La pollution atmosphérique a un effet néfaste sur l’apparition de la démence. Voici le résultat d’une étude réalisée sur 30 millions de personnes et publiée dans The Lancet Planetary Health (en anglais) le 24 juillet.
Des chercheurs de l’unité d’épidémiologie de l’Université de Cambridge ont épluché une cinquantaine d’études scientifiques réalisées en Amérique du Nord, en Europe, en Asie et en Australie.

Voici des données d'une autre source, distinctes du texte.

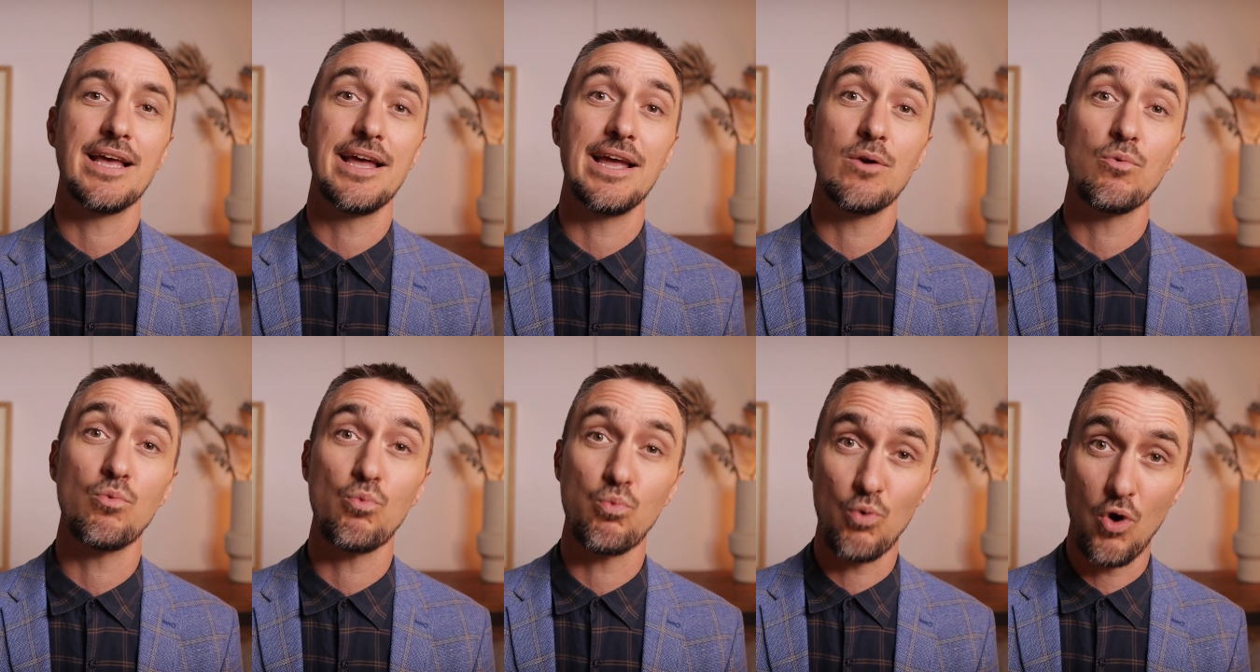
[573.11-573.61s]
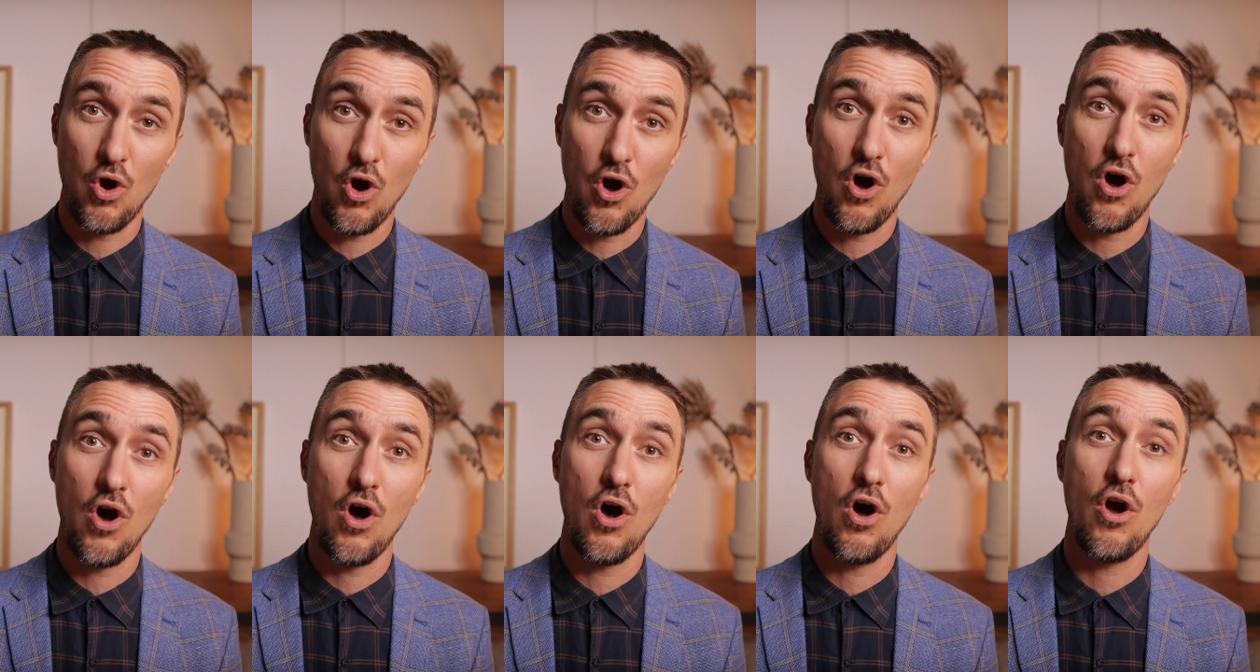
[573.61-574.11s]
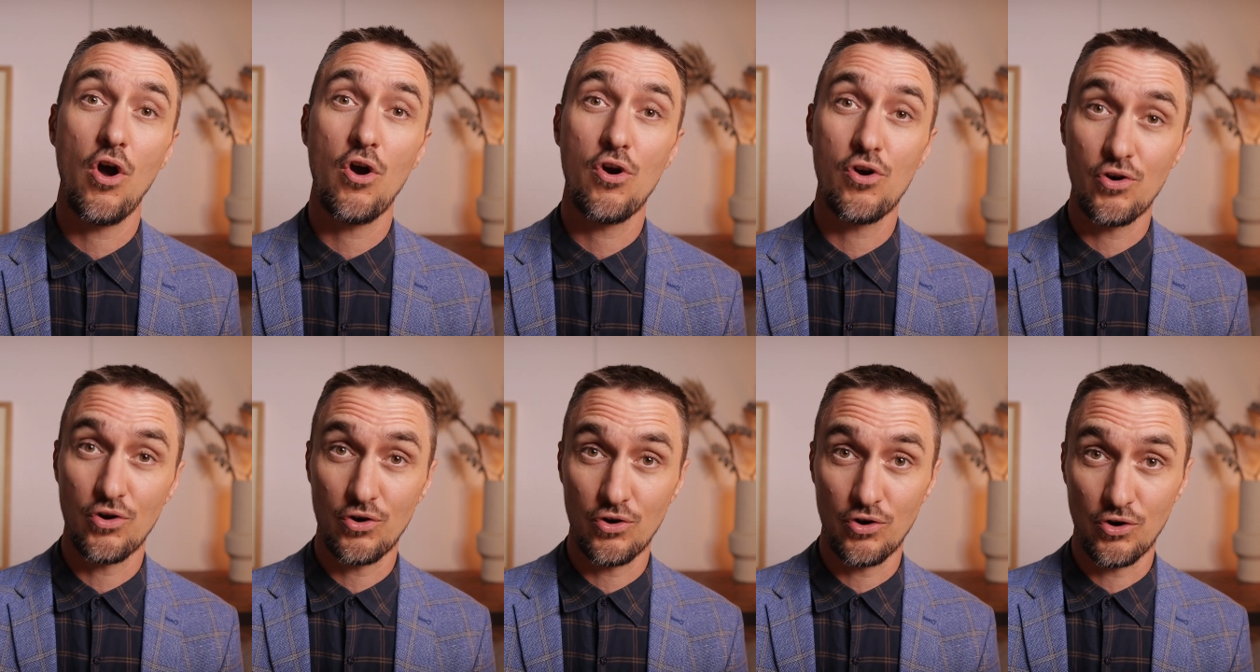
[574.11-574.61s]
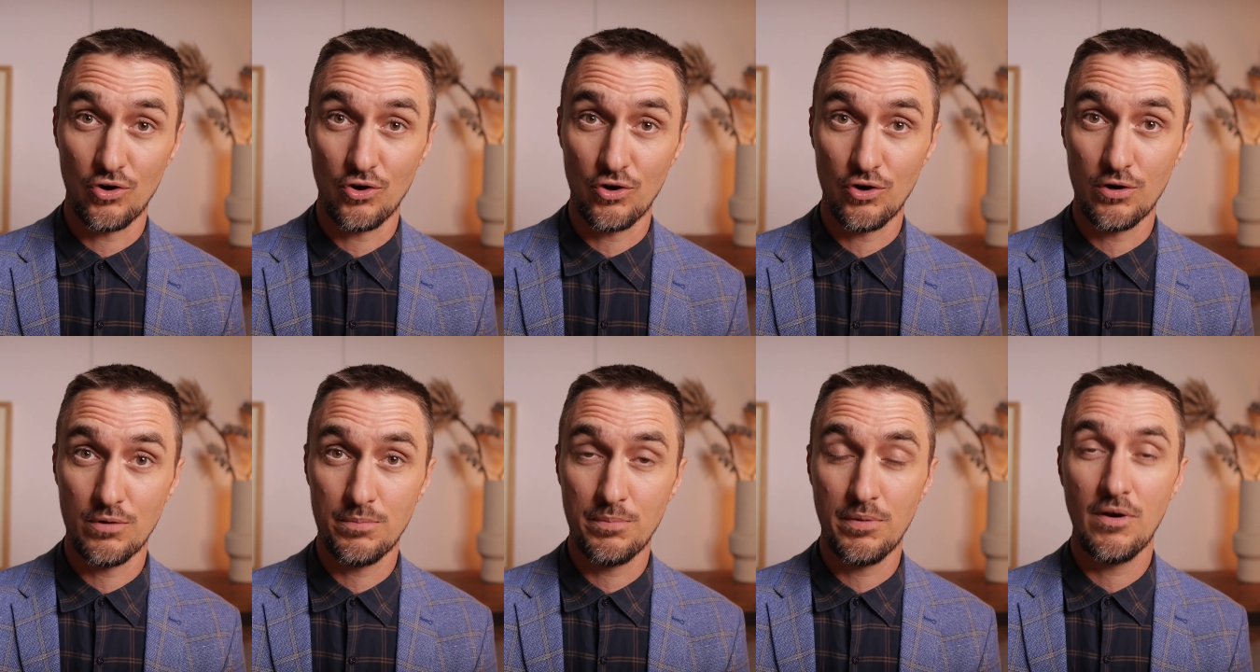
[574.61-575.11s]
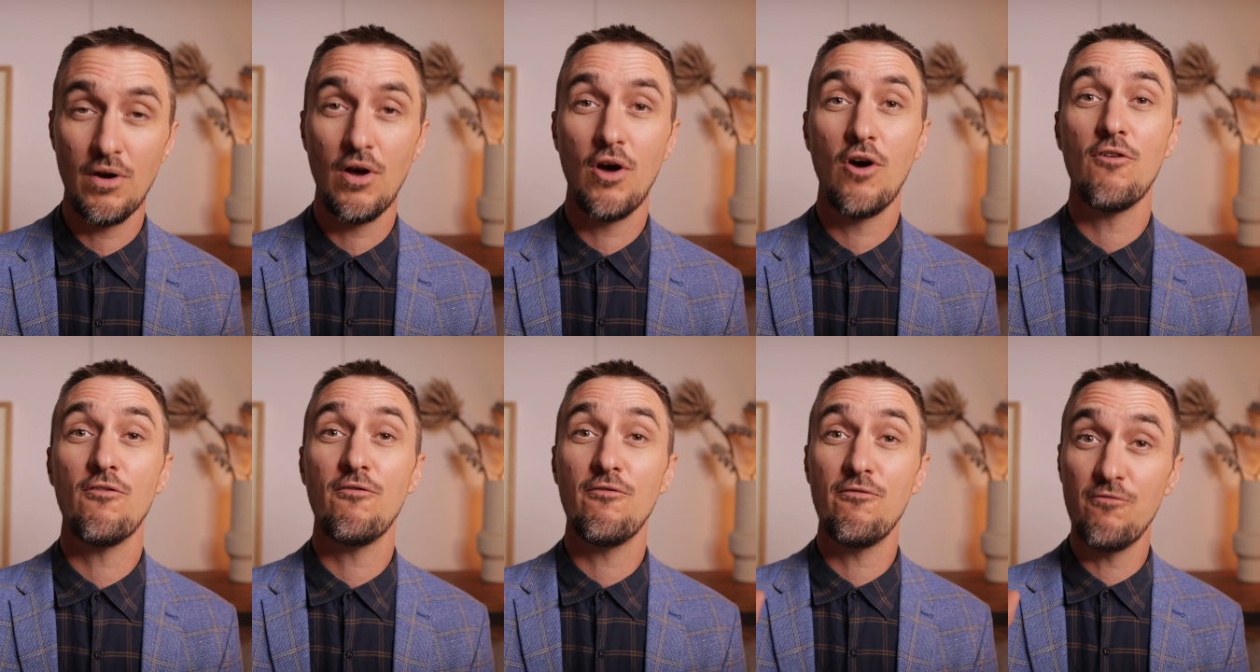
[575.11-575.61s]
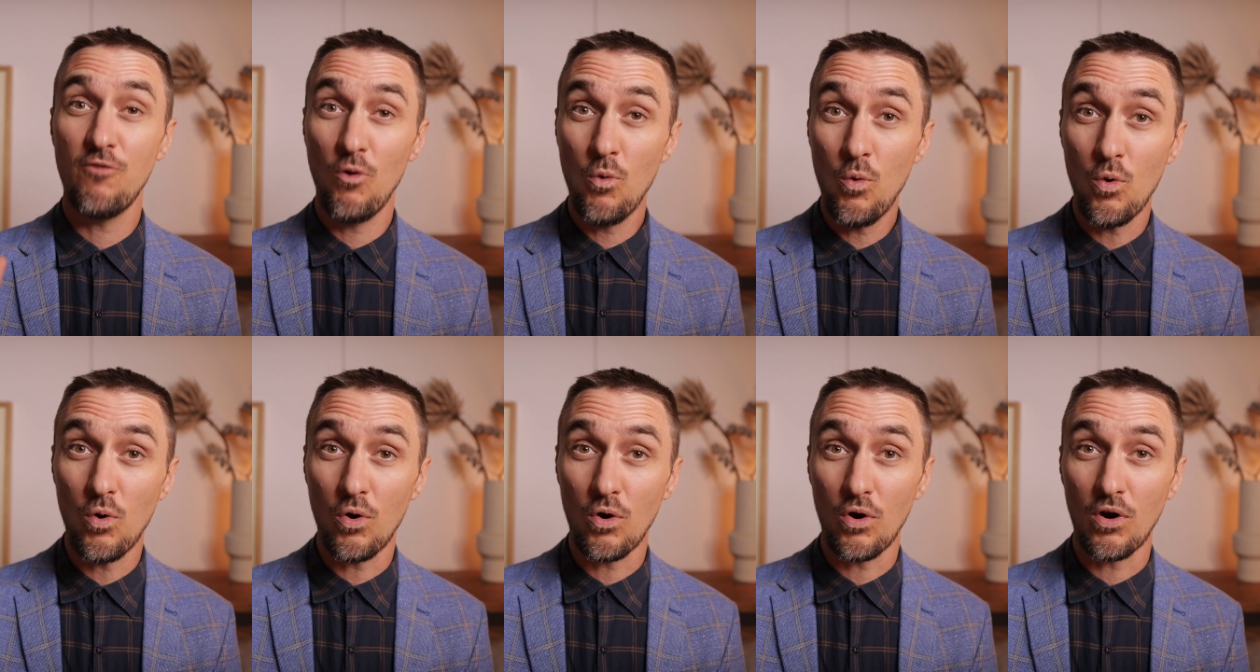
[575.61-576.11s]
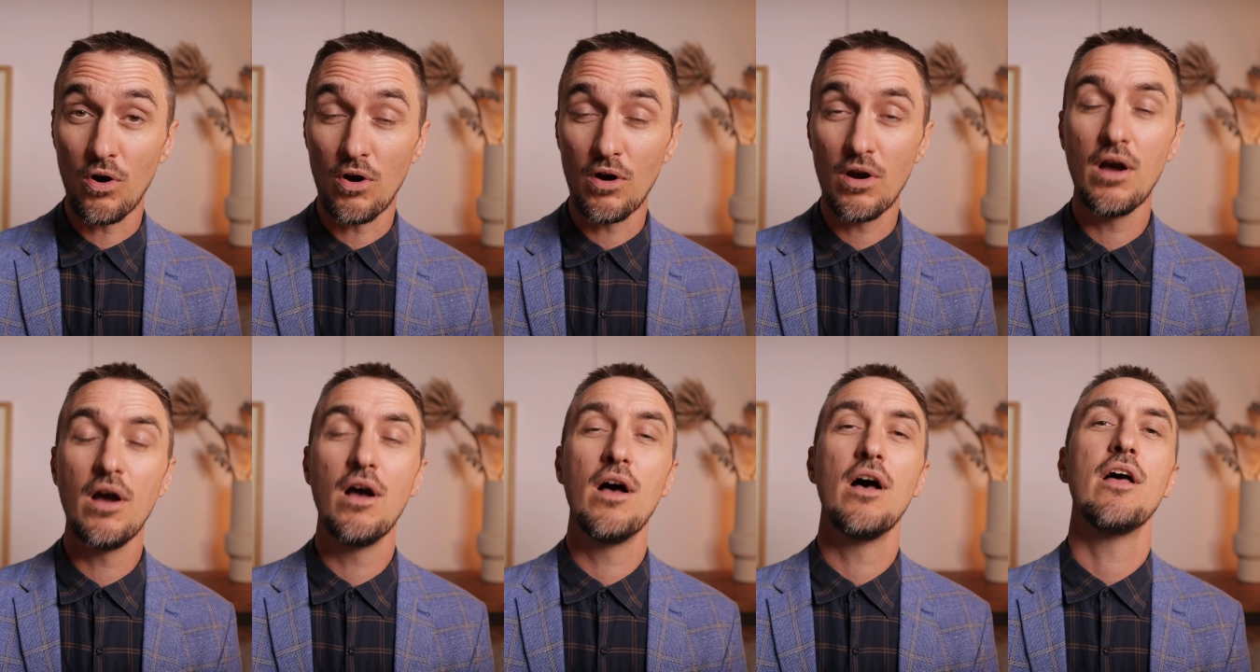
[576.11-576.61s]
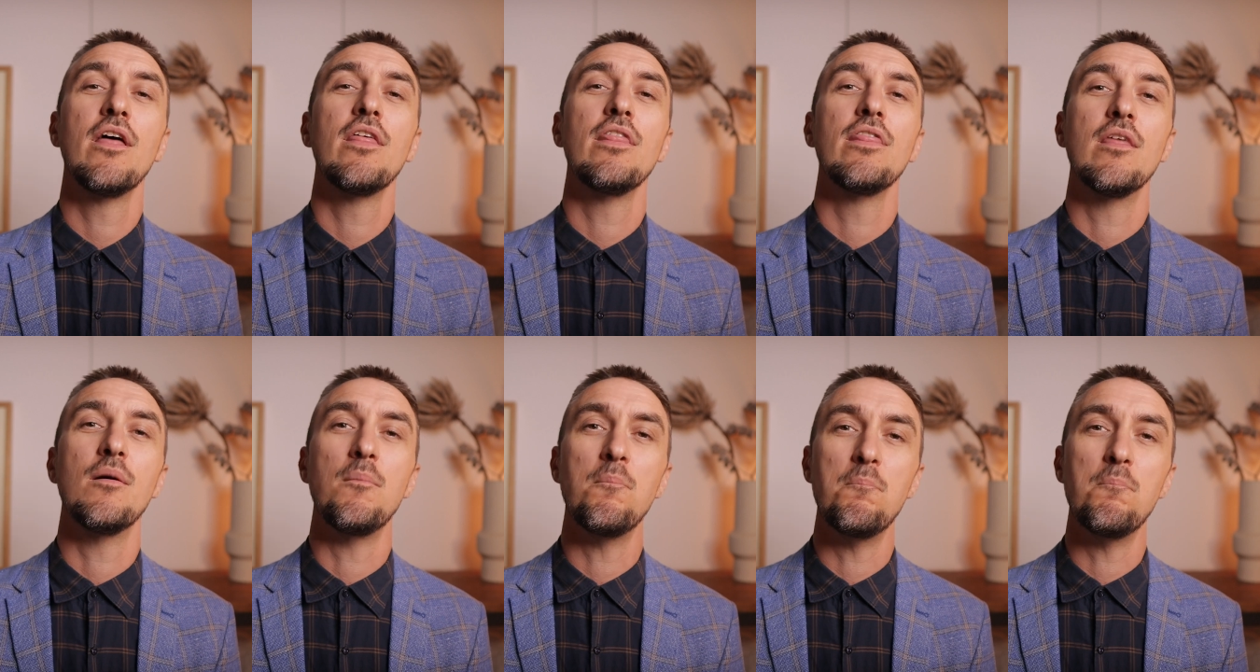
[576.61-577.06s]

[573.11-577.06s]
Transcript: a raw herb for the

Leurs conclusions sont sans appel : l’exposition à de fortes concentrations de particules fines et de dioxyde d’azote irrite le système respiratoire, aggrave les maladies cardiaques, déclenche du stress oxydatif et de l’inflammation qui jouent tous deux un rôle bien établi dans l’apparition et la progression de la démence, notamment la maladie d’Alzheimer.
Ces polluants proviennent notamment des gaz d’échappement des voitures, des rejets industriels, des poêles et cheminées à bois. « La prévention de la démence ne relève pas uniquement de la responsabilité des soins de santé : cette étude renforce l’idée que l’urbanisme, la politique des transports et la réglementation environnementale ont tous un rôle important à jouer » a déclaré Christiaan Bredell, co-auteur principal de l’étude.